Cette fois, c’est différent parce que cette fois-ci moins de gens disent que c’est différent: de plus en plus d’investisseurs, en particulier les plus gros, ont exprimé un optimisme prudent au cours des derniers mois. En effet, le marché haussier qui a débuté au milieu de 2009 après la grande récession qui a mis Lehman Brothers et d’autres à terre est sur le point de battre le record de durée de son homologue des années 90.

Par conséquent, « même si les expansions ne meurent pas de vieillesse, nous sommes presque (depuis) 10 ans dans un cycle de croissance qui finira par se terminer », souligne Lazard Asset Management (LAM) dans son rapport sur les actions américaines pour 2019. Bien que « les actions (restent actuellement) plus attrayantes que la dette » et compte tenu du stade avancé de l’expansion économique, LAM « recommande d’améliorer la qualité des titres des portefeuilles en mettant l’accent sur les sociétés affichant un rendement élevé et durable du capital, des bilans solides et un cash flow organique robuste : des sociétés appelées Compounders. »
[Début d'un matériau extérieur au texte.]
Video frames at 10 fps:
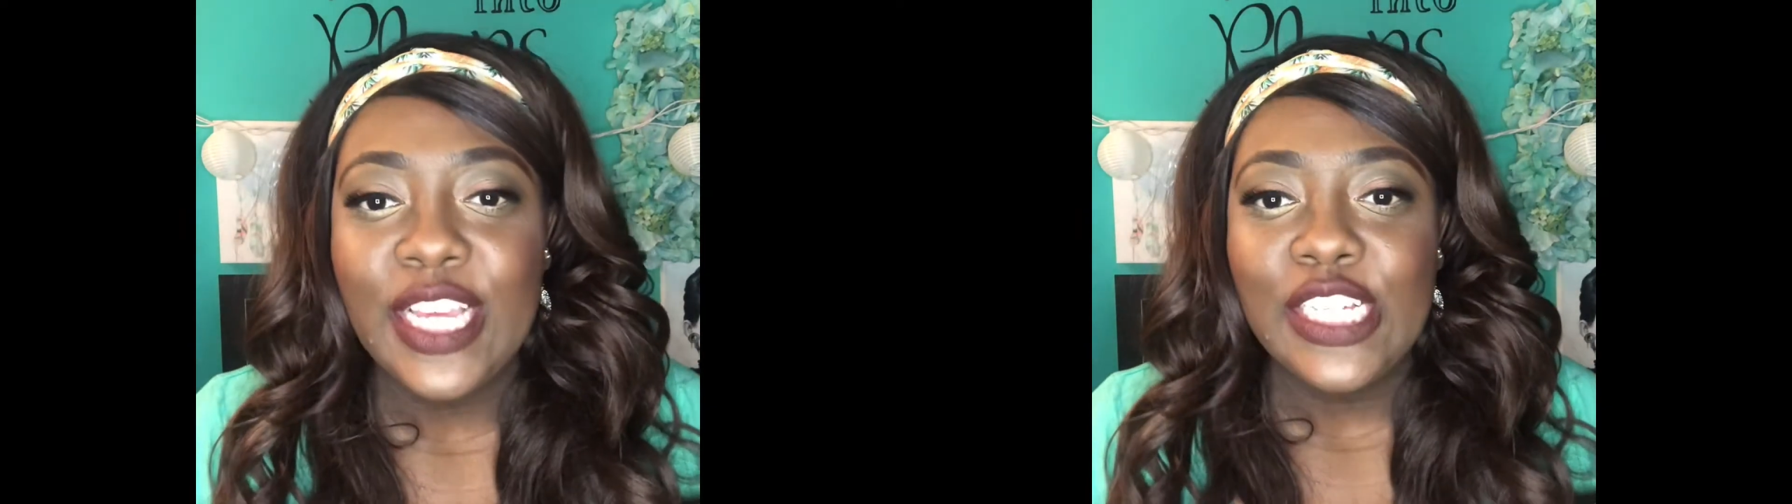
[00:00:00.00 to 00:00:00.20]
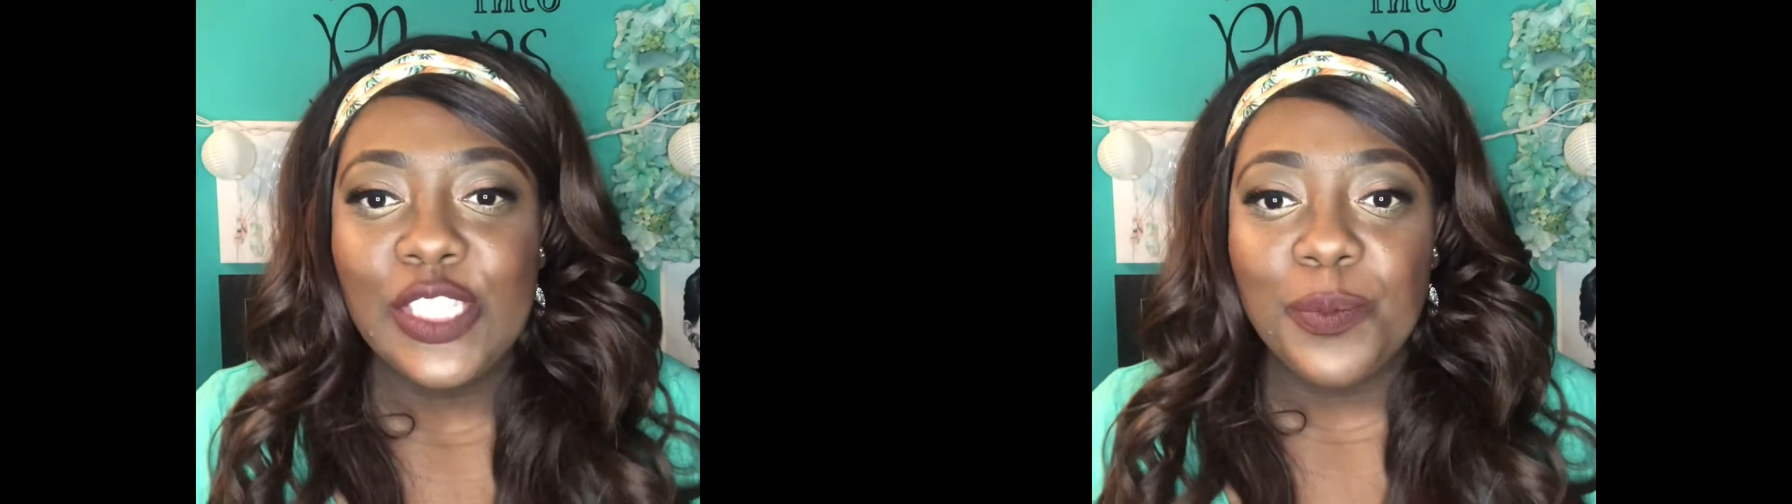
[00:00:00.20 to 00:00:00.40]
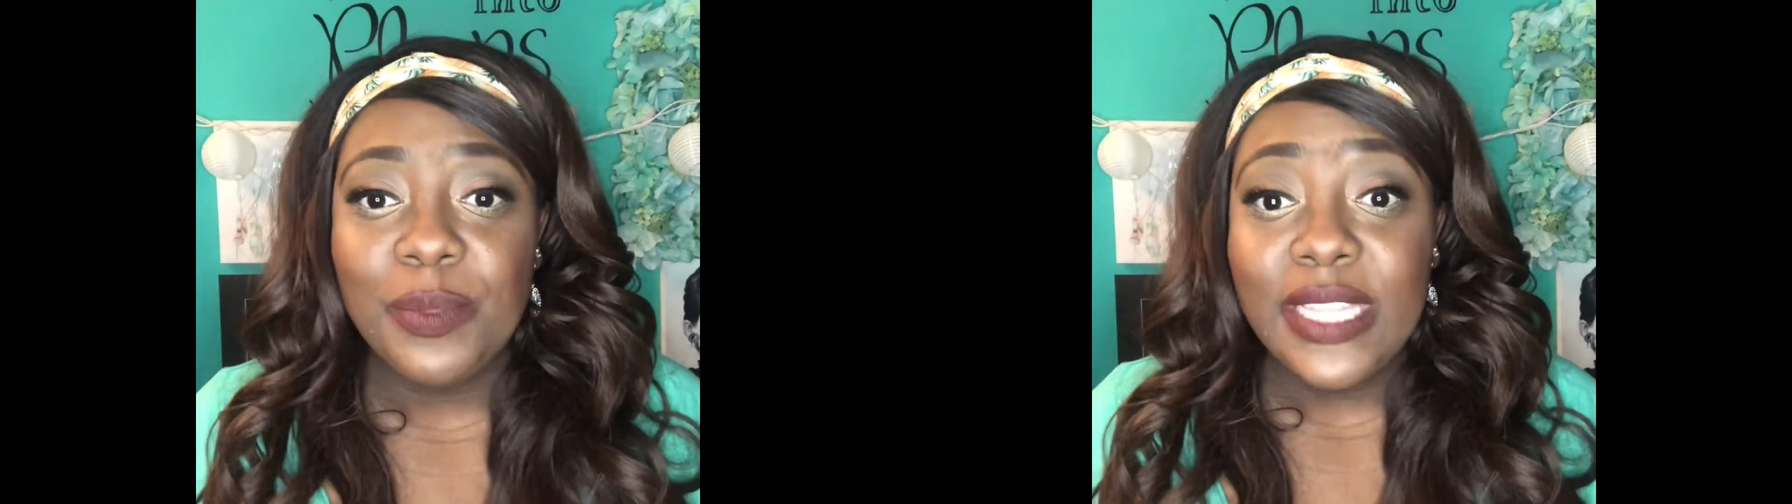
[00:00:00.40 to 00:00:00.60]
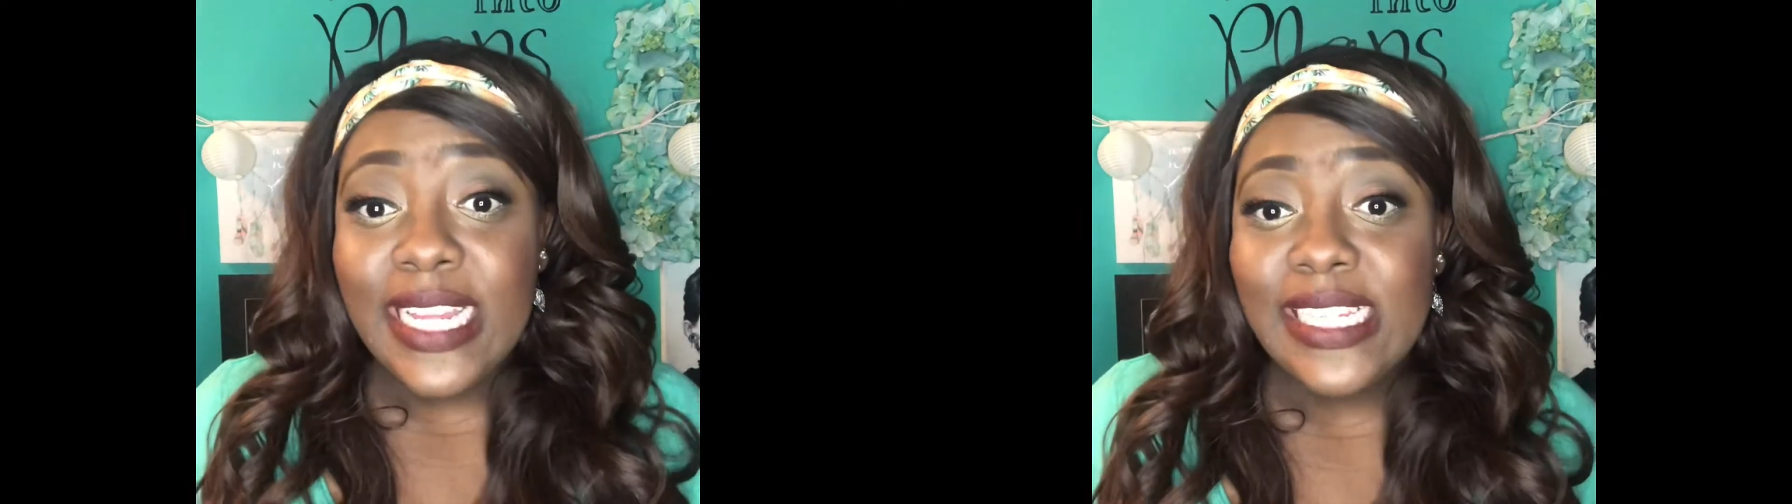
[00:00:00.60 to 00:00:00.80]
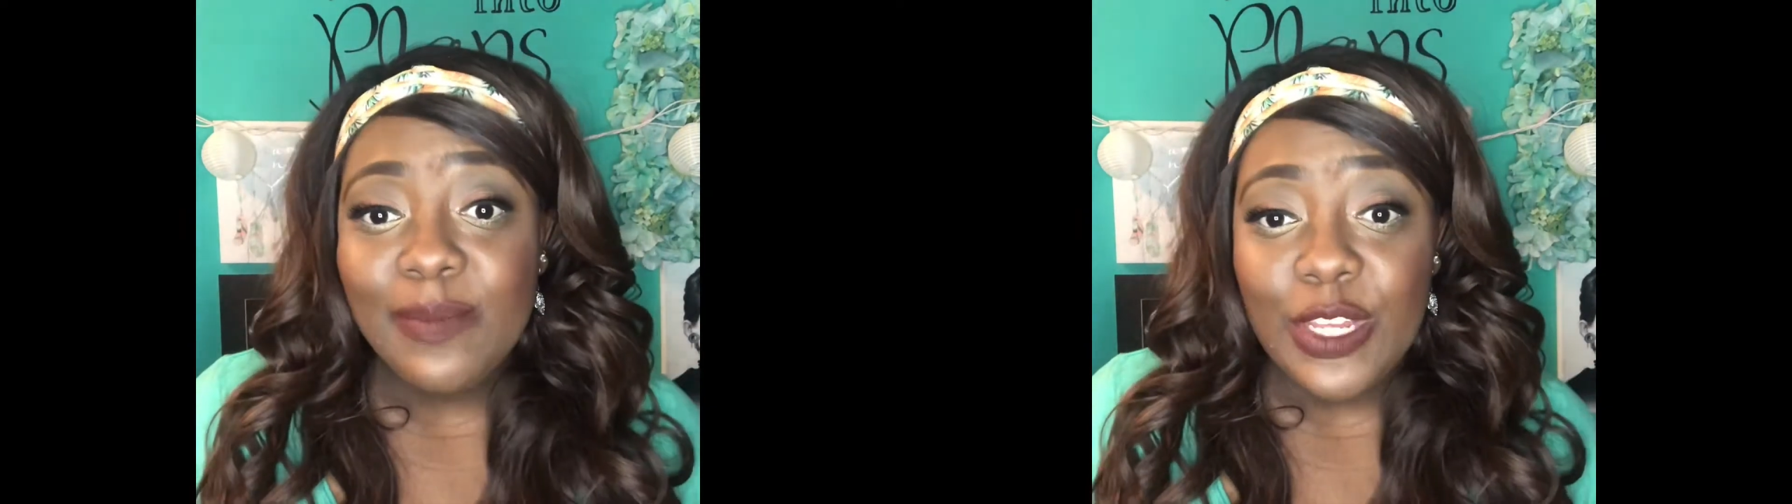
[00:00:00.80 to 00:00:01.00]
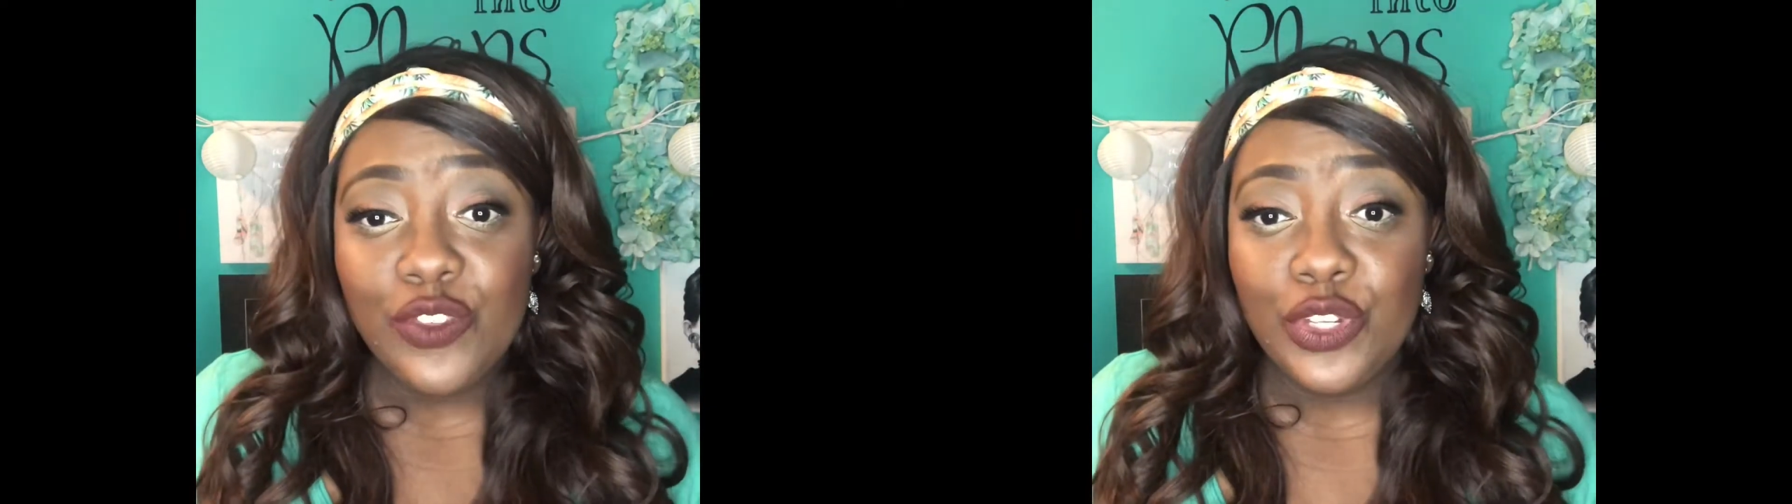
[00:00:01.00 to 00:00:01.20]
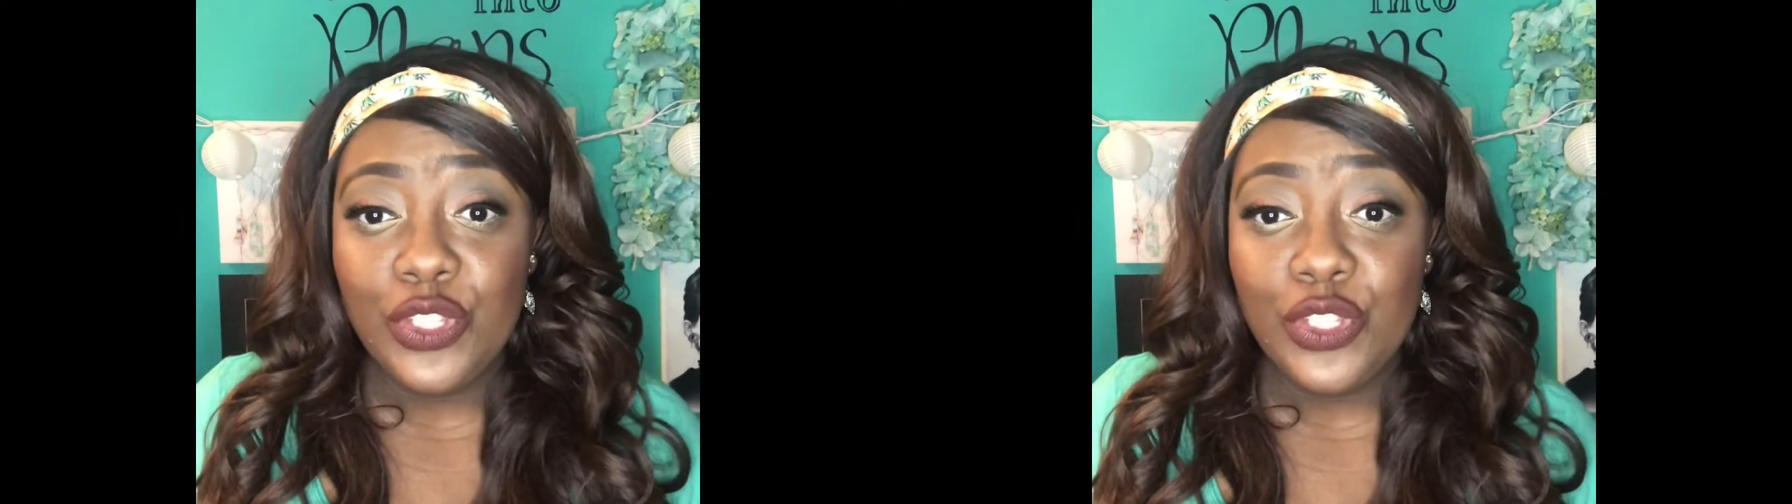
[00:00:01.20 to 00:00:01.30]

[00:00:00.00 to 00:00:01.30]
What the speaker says: So please make sure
Morgan Stanley (MS) tient un point de vue similaire et son équipe a remarqué que « même les Backstreet Boys sont de retour », c’est pourquoi un « portefeuille de Compounders (est) un endroit raisonnable où se cacher. » Dans ce contexte, les investisseurs devraient donc privilégier les sociétés dotées d’un pouvoir de fixation des prix, de marques et de réseaux puissants, et capables de rester attractives lorsque les marchés connaissent des risques de dégradation et offrent un levier financier ou opérationnel limité.